### WORK INSTRUCTIONS
Restate each line of the listing exactly, without carrying over any pictures.
**** EXERCISE MATERIALS
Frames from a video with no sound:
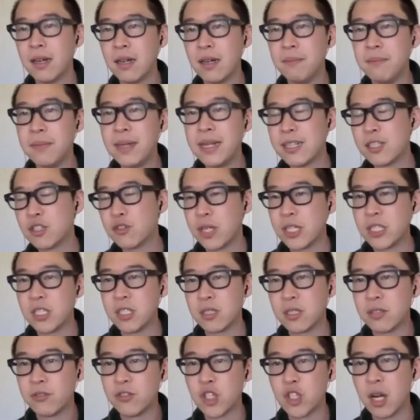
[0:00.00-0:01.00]

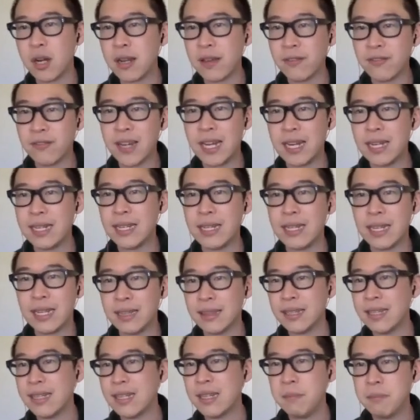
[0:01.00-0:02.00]
administrations of John F. Kennedy and
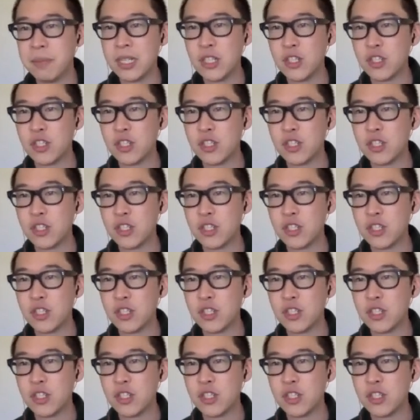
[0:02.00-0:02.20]
Lyndon B.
********
### WRITTEN RESPONSE
Frames from a video with no sound:
[0:00.00-0:01.00]

[0:01.00-0:02.00]
administrations of John F. Kennedy and
[0:02.00-0:02.20]
Lyndon B.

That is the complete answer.